A New Worker Classification
Thanks to the recent explosion of apps providing on-demand services, the conversation around how we classify freelance workers has gained widespread attention. Both public and private leaders are driving a call to action to resolve this classification issue. For example, Senator Mark Warner (D-VA) has advocated for a new labor category for the gig economy. As we move into an election year, there will be increasing pressure on the presidential candidates to not only advocate for change but craft actionable proposals to address labor reform.

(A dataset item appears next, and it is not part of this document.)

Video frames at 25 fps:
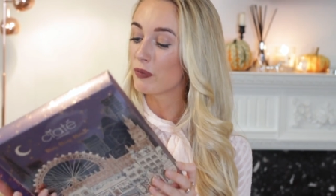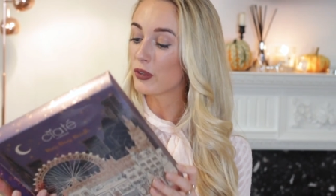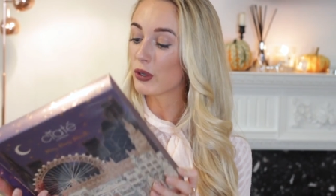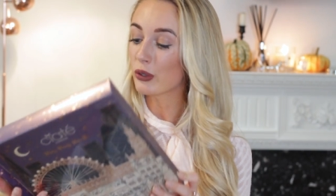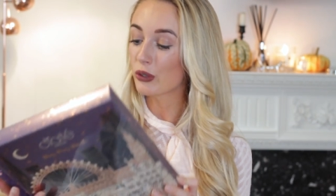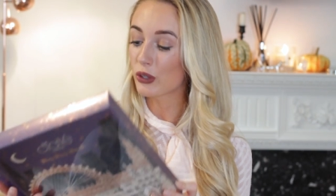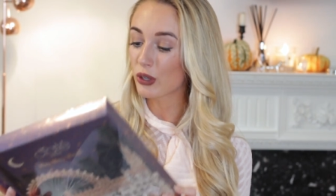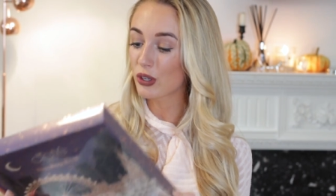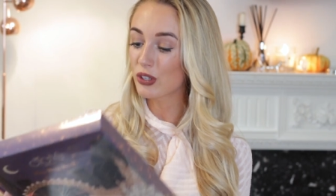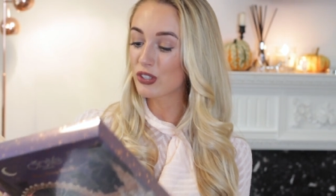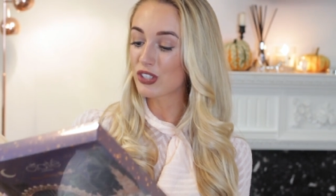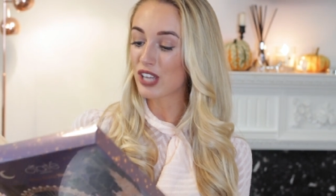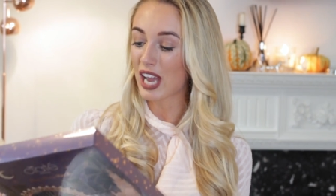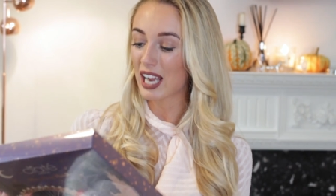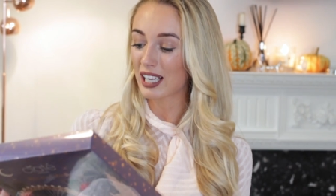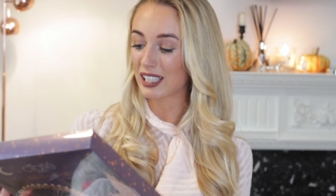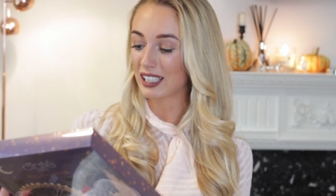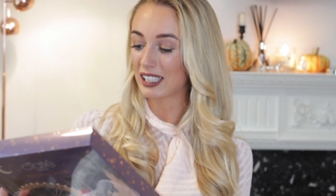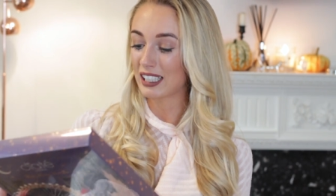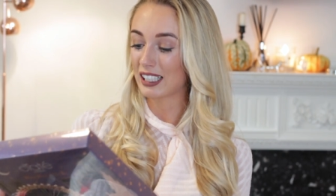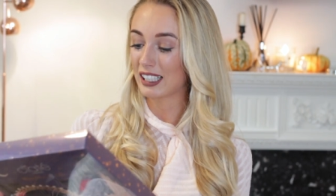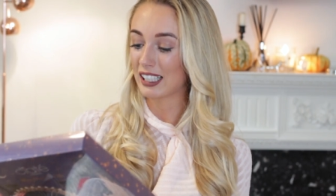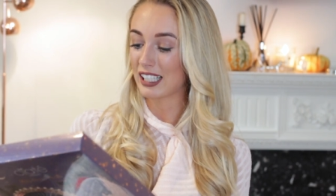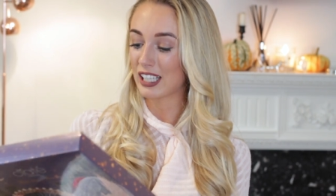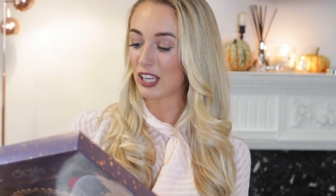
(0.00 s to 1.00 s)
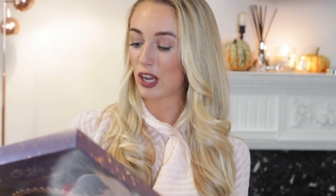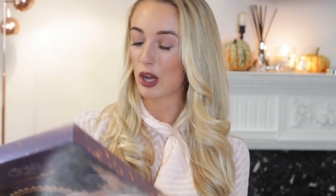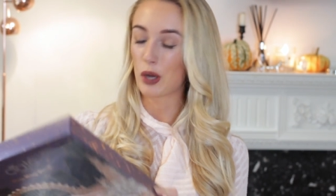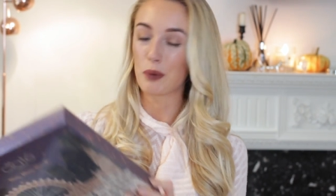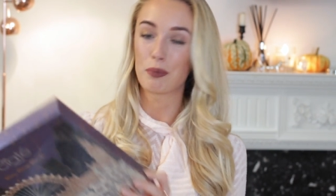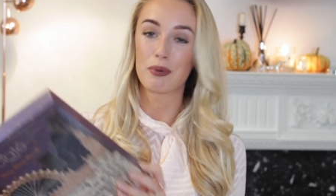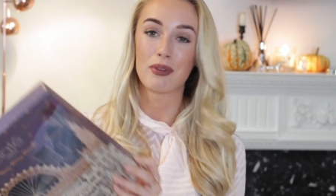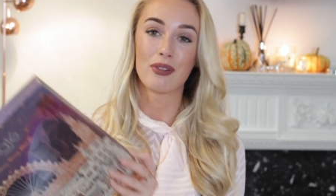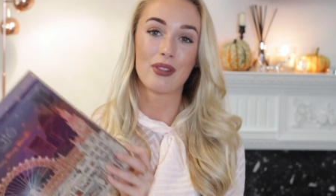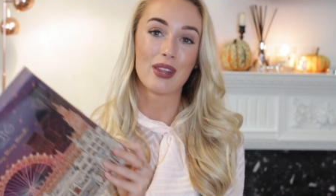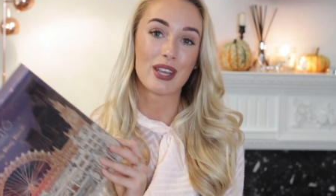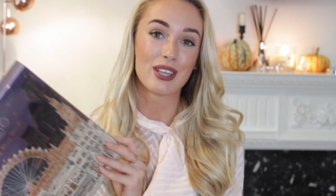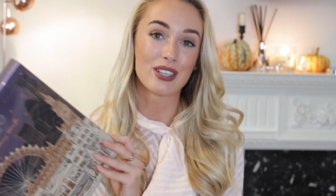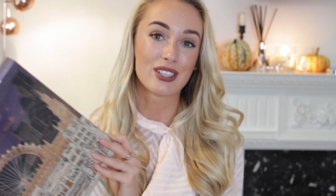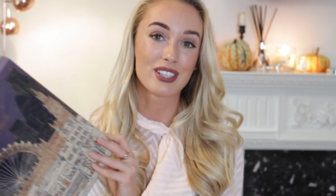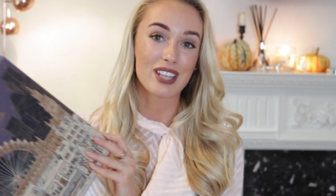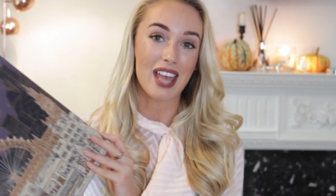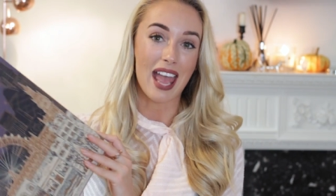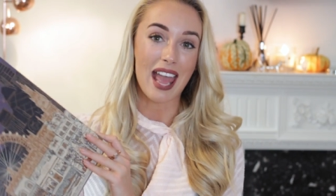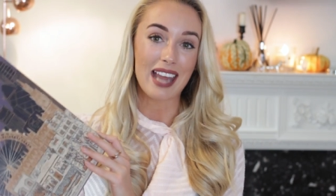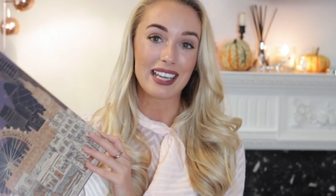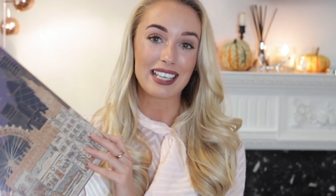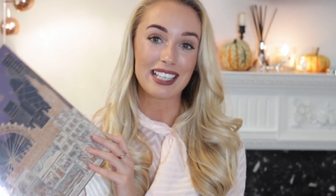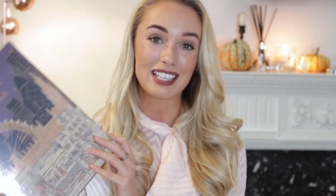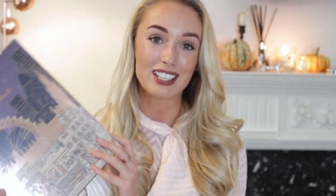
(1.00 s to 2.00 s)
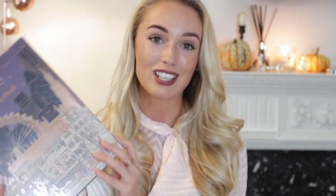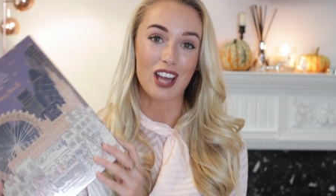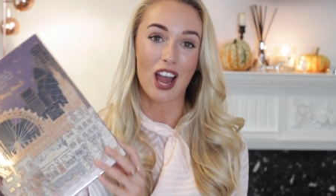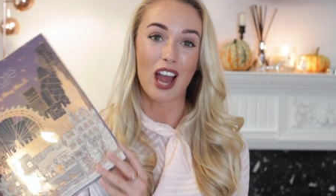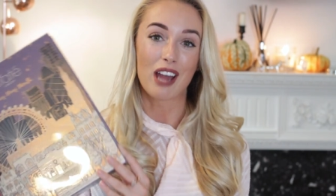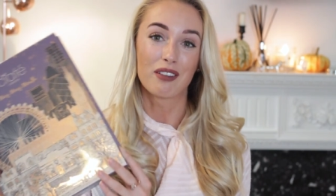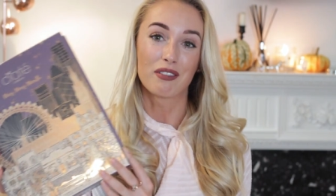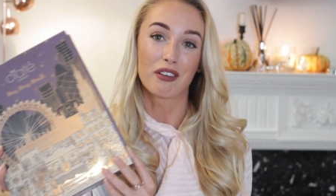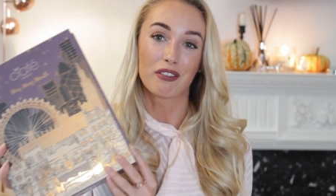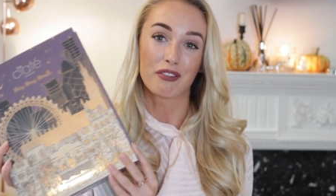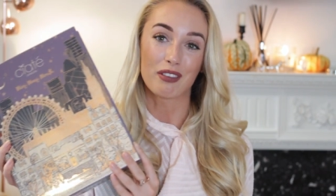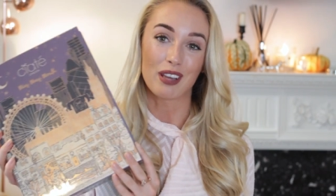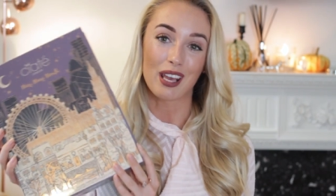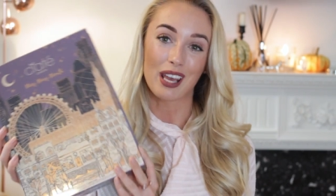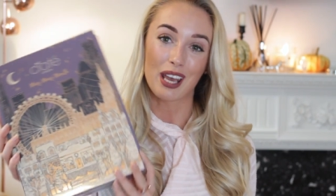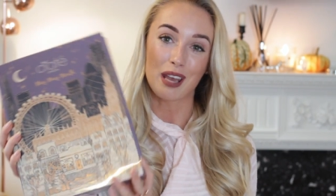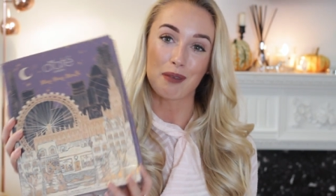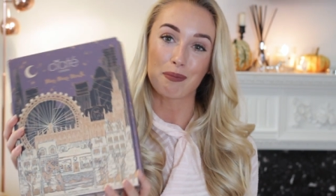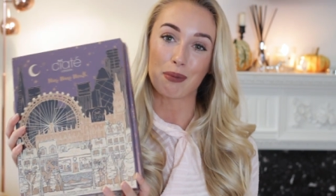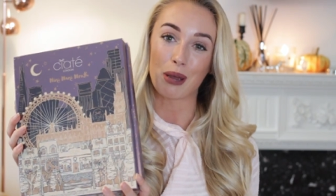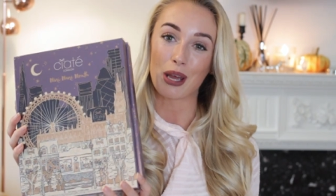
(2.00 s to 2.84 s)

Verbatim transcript: you could technically open this any time of year,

As the gig economy spreads and contingent workers become a core component of the enterprise business model, the private sector will gain a greater stake in the debate and increase the pressure on the next president sworn into office to drive change.
Finally, Government Reform Isn't Enough
While the government will play a crucial role in adapting and enforcing labor regulations to protect the growing contingent workforce, ultimately the private sector will step forward to offer innovative solutions to solve the problem of benefits, provide training and create forums for open discussion. We are already seeing companies like Peers.org gain traction in alleviating concerns around benefits like health insurance. Other companies, like Crowded.com, have launched training programs and office hours where workers can discuss needs and concerns.
Ready, Set, Gig
The gig economy has already demonstrated tremendous value for employers and workers alike. Employers benefit from better tools to manage large, distributed workforces, and workers benefit from greater flexibility and control over their work schedule. That said, the gig economy is set to undergo substantial changes in 2016 and beyond. Expansion into the enterprise and the emergence of a new classification system are just some of the shifts we can expect. One thing is for sure, though: the gig economy is here to stay.